Zero to One: Notes on Start-ups, or How to Build the Future by Peter Thiel

Zero to One: Notes on Start-ups, or How to Build the Future
By Peter Thiel (with Blake Masters)
Published by Crown Business (£16.99)
(Buy at Amazon)

If you pick up a book by any well-known entrepreneur, it’s a pretty good bet that it’ll follow a set pattern. Firstly, it will contain a lot of boasting about their career. Secondly, it will contain a lot of reheated business clichés.

However, Peter Thiel, famous for co-founding PayPal and investing early in Facebook, has written a book that aims to be different. Zero to One: Notes on Start-ups is based around an entrepreneurship class that he taught at Stanford University.

The main argument of the book is that most successful entrepreneurship comes from creating a radically new product or market, rather than copying an existing concept or even incrementally improving on it.

Approaches relying on copying or improving (what Thiel refers to as “horizontal innovation”) inevitably lead to a high degree of competition, driving down margins and slashing the chances of success.

In contrast, firms that “vertically innovate” can gain monopoly control of a market, allowing them to reap huge rewards. However, since mimicry is much easier, many tech entrepreneurs still go down that route.

The ubiquity of me-too strategies has important implications for society.

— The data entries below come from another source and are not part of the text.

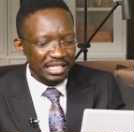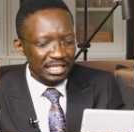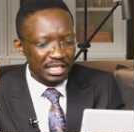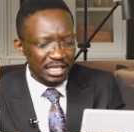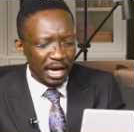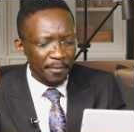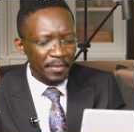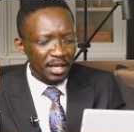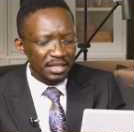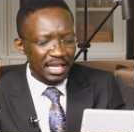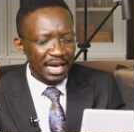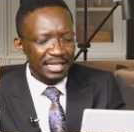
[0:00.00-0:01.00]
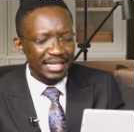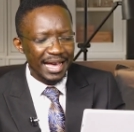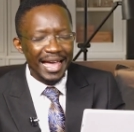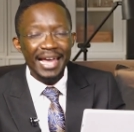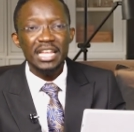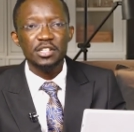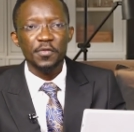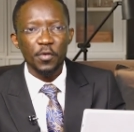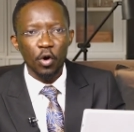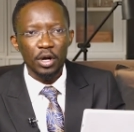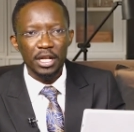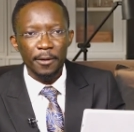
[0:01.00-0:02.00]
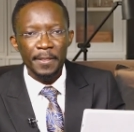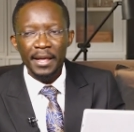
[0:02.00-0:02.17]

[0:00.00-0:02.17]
their, their, their areas of calling.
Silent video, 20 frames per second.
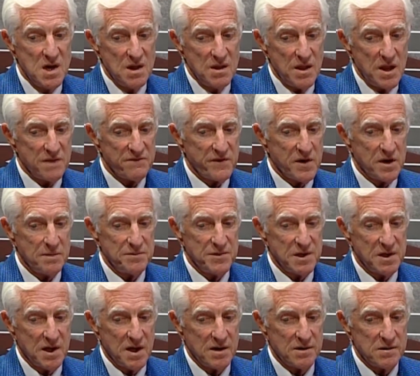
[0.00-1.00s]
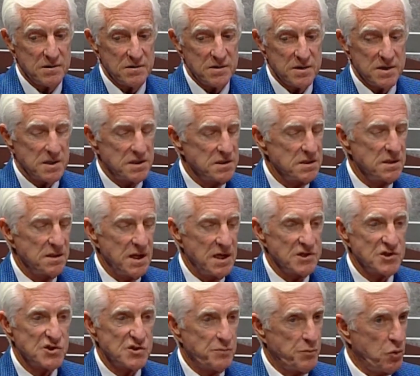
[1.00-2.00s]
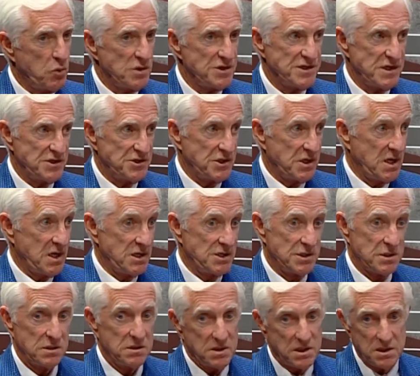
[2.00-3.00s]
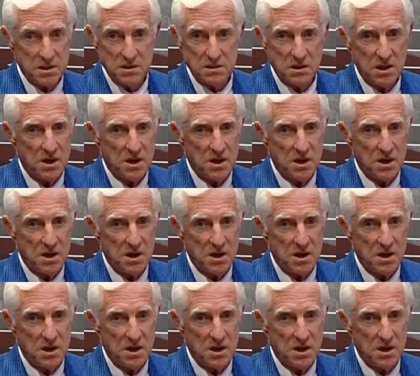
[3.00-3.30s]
that have come together that supports education, that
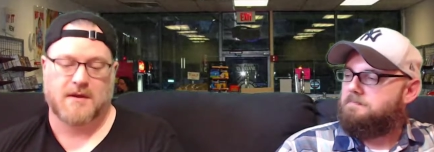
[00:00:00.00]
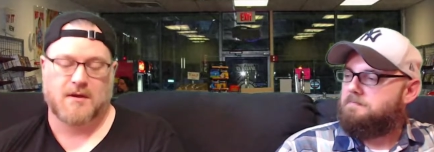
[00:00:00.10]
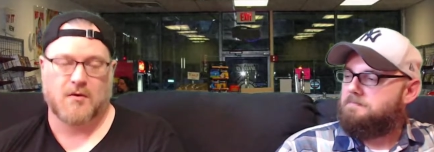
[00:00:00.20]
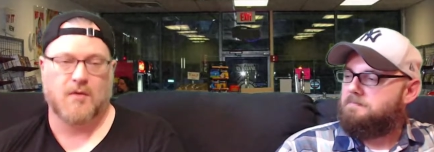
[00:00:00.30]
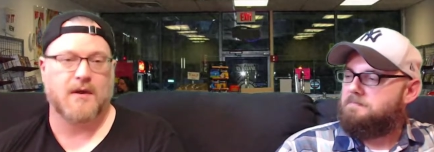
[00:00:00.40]

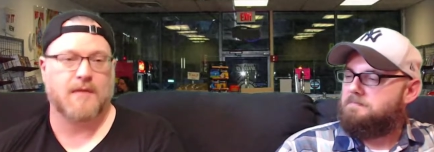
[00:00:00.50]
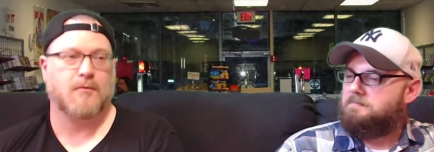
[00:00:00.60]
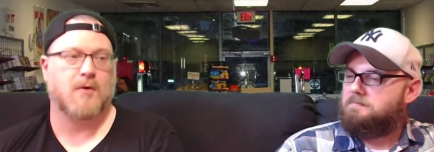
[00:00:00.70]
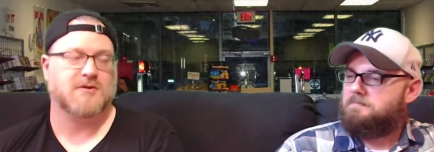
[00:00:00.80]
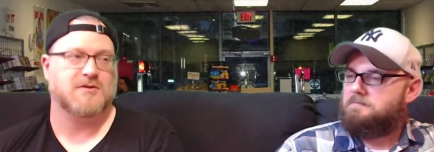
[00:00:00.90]
Speaker 1: growing up
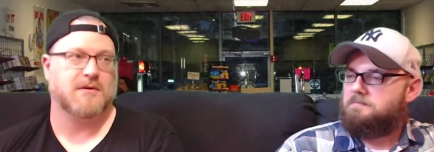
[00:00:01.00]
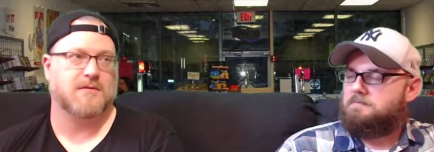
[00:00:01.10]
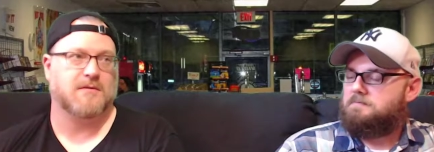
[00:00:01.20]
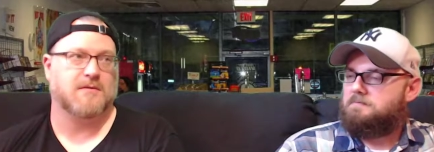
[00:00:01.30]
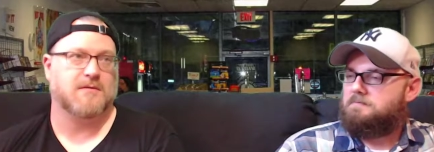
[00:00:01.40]

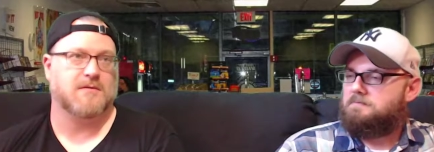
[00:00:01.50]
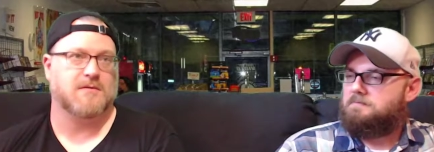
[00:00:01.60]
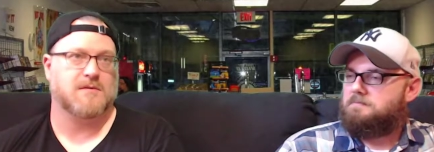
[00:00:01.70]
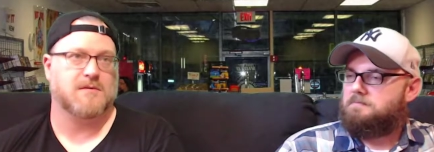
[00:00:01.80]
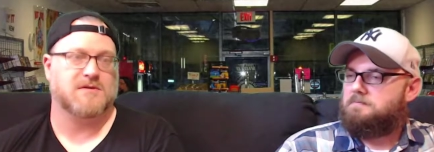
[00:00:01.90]
watching
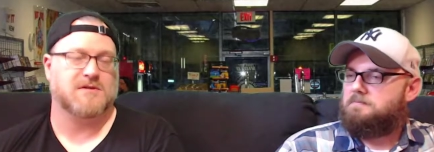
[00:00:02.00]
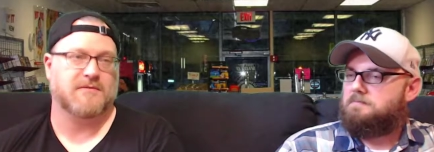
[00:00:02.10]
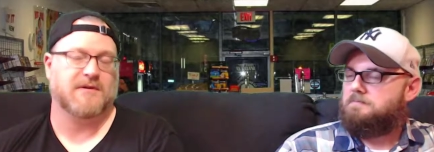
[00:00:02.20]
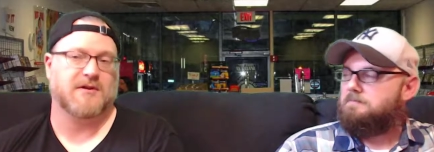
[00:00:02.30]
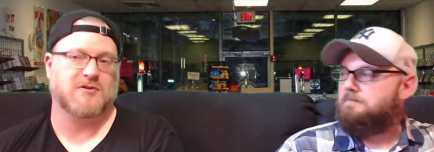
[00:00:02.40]

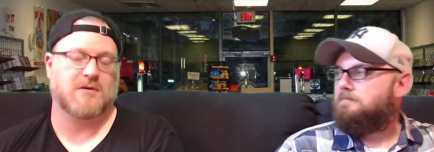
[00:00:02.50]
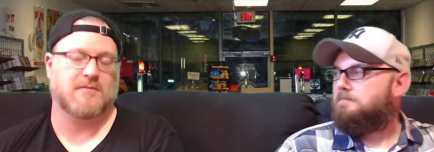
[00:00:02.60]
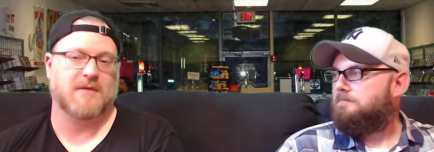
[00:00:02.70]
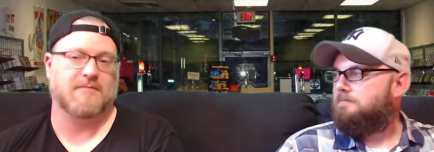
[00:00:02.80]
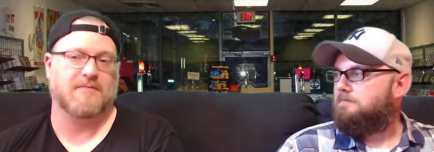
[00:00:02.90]
someone like Joe
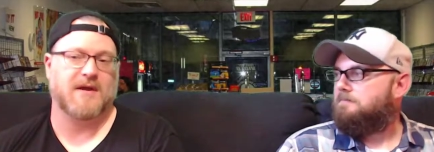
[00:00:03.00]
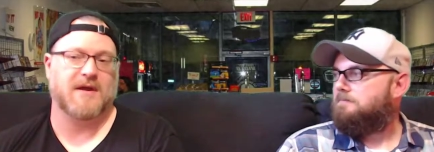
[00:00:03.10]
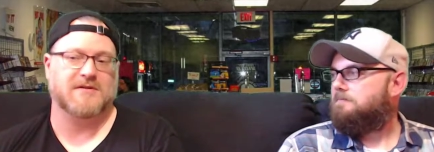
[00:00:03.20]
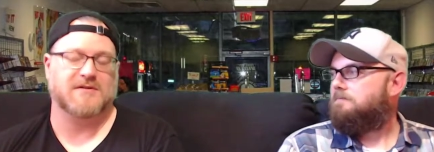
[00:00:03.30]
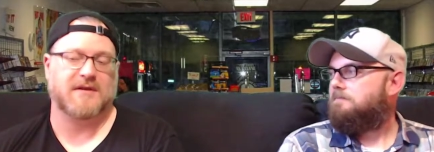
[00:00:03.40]
Bob
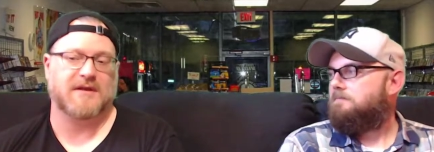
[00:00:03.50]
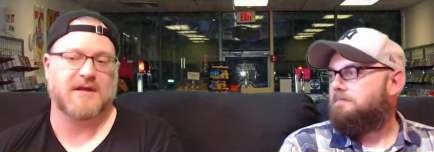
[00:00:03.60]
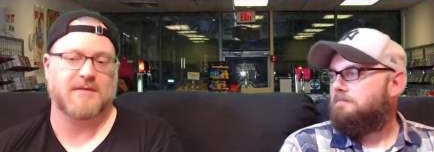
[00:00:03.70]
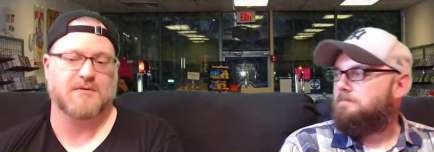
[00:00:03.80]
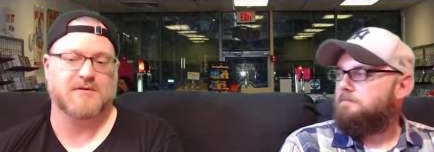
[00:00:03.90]
Briggs.
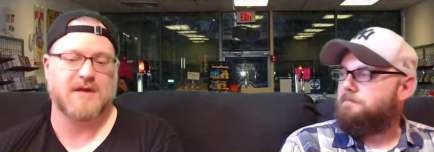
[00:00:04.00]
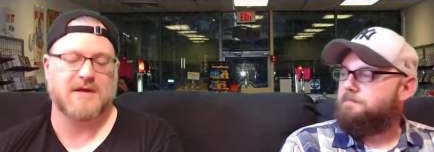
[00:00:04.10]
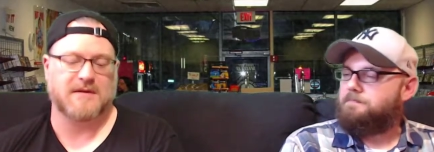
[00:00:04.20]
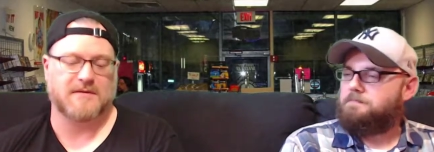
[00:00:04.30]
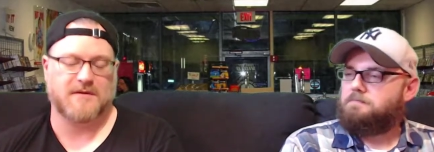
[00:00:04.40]
He
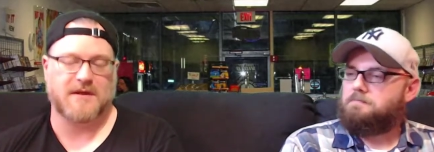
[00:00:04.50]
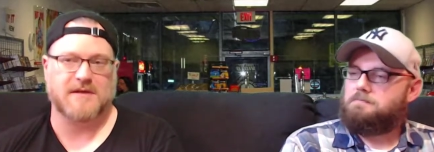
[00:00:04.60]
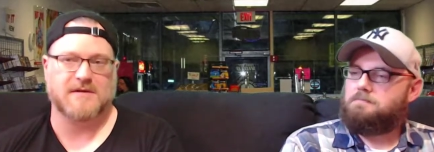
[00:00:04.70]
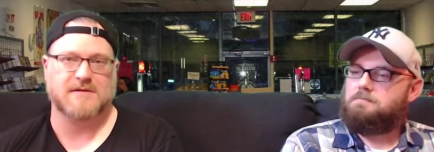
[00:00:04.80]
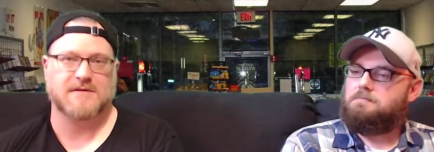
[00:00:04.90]
presented
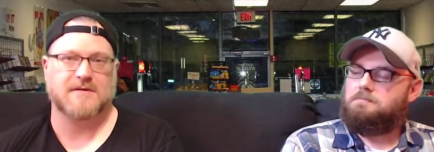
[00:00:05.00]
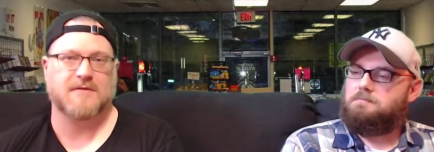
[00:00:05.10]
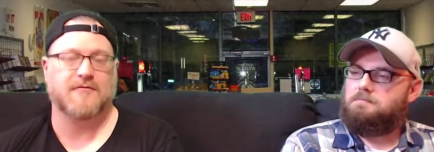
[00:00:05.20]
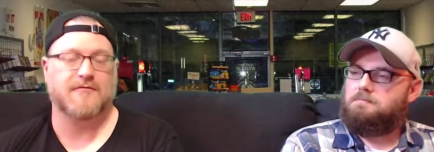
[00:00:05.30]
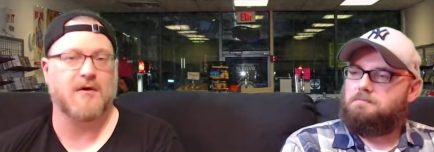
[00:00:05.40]
these
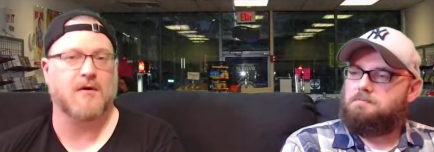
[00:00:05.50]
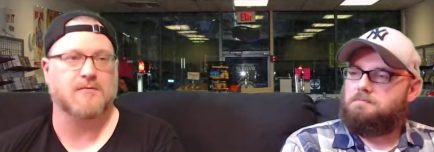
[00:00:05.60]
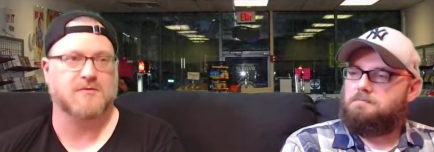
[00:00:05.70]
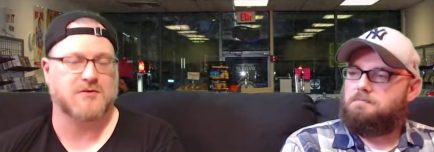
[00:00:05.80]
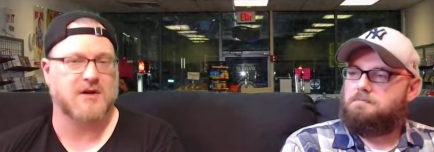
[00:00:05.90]

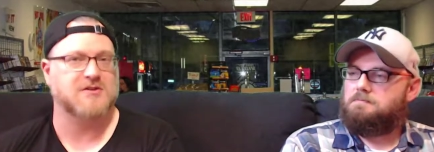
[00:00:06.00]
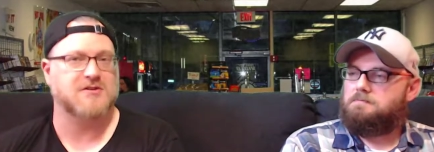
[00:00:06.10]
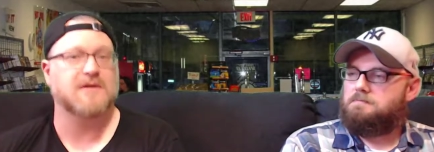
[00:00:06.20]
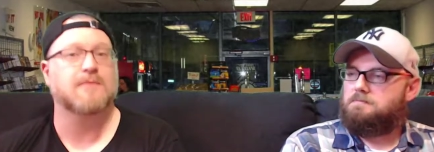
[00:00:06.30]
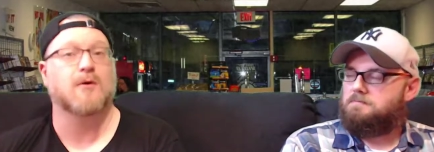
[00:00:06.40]
films, trash
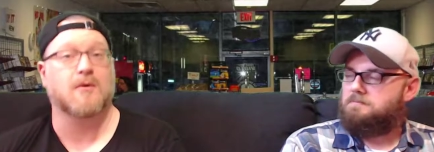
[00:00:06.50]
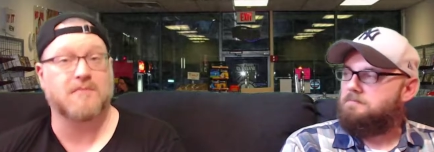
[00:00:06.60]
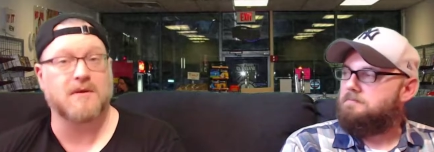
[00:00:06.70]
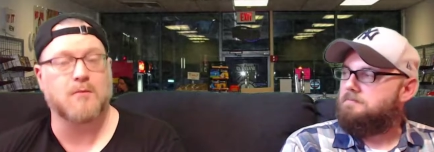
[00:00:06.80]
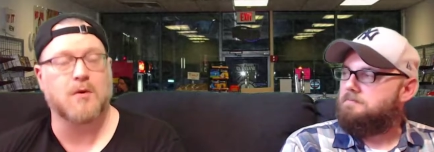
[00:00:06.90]
cinema or
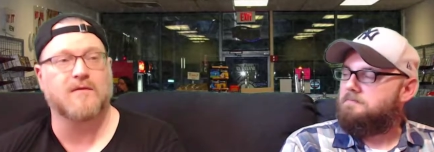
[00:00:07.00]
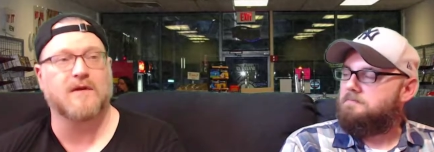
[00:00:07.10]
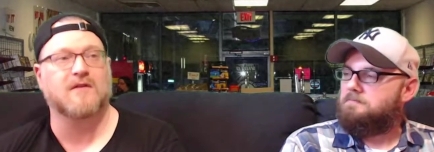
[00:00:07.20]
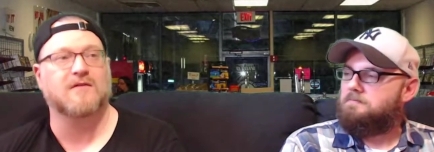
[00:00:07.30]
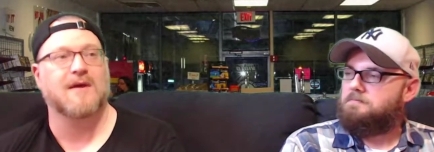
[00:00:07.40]
B
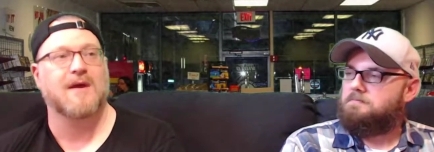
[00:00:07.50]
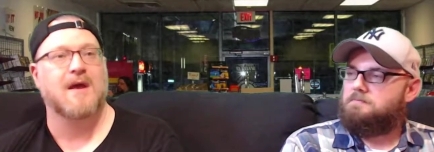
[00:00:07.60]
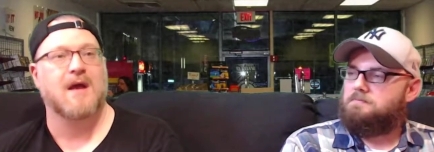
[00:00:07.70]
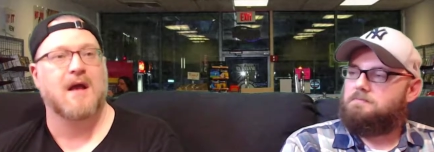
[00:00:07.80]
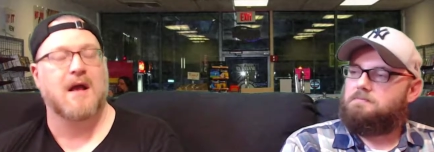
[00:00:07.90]
movies,
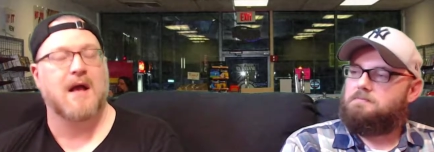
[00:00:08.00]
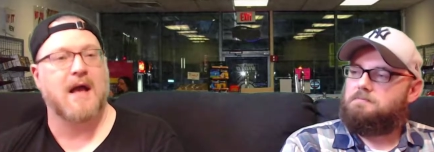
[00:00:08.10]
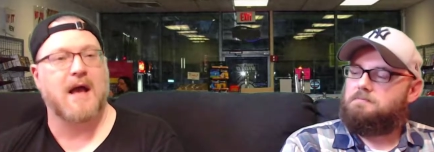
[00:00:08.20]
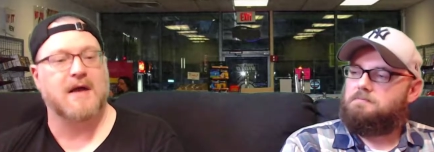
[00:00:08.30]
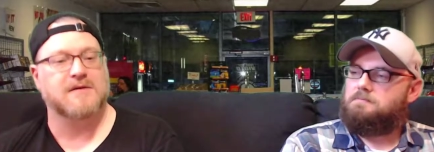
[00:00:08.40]

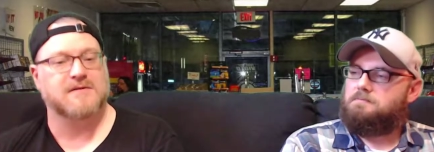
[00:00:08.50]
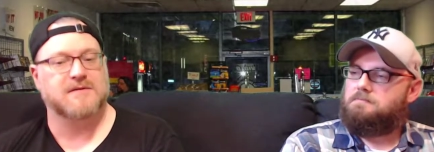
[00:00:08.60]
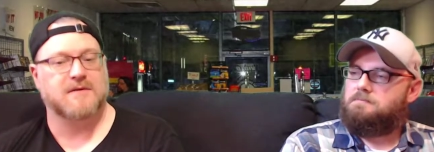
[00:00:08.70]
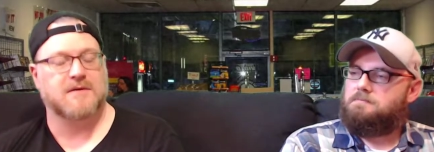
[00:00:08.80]
as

Thiel’s big worry is that America has mostly lost its taste for sweeping innovation and grand projects.

However, he’s not a complete pessimist, since he believes that artificial intelligence will eventually allow us to reach the “singularity”, a tipping point beyond which we’ll be able to re-engineer ourselves into superhumans.

Thiel also offers some other interesting insights. While he thinks that salespeople make disastrous leaders of technology firms, he cautions start-ups against the view that “if the technology is good enough, it will sell itself”. The trick is to work out what type of sales strategy suits the product and then aggressively pursue it.

Similarly, while most venture-capital firms make a large number of small investments, the really successful ones make a much smaller number but aggressively back them.

There’s plenty to disagree with too. While too much competition may be bad for individuals, there’s strong evidence that countries with high levels of competition do tend to be the most innovative. And some of Thiel’s later digressions, which include musings about Elvis and Michael Jackson, could easily have been removed.

It would also have been interesting to hear more about setting up PayPal. Nonetheless, the book is definitely a cut above the usual memoir.

• Zero to One: Notes on Start-ups, or How to Build the Future, by Peter Thiel (with Blake Masters). Published by Crown Business, £16.99.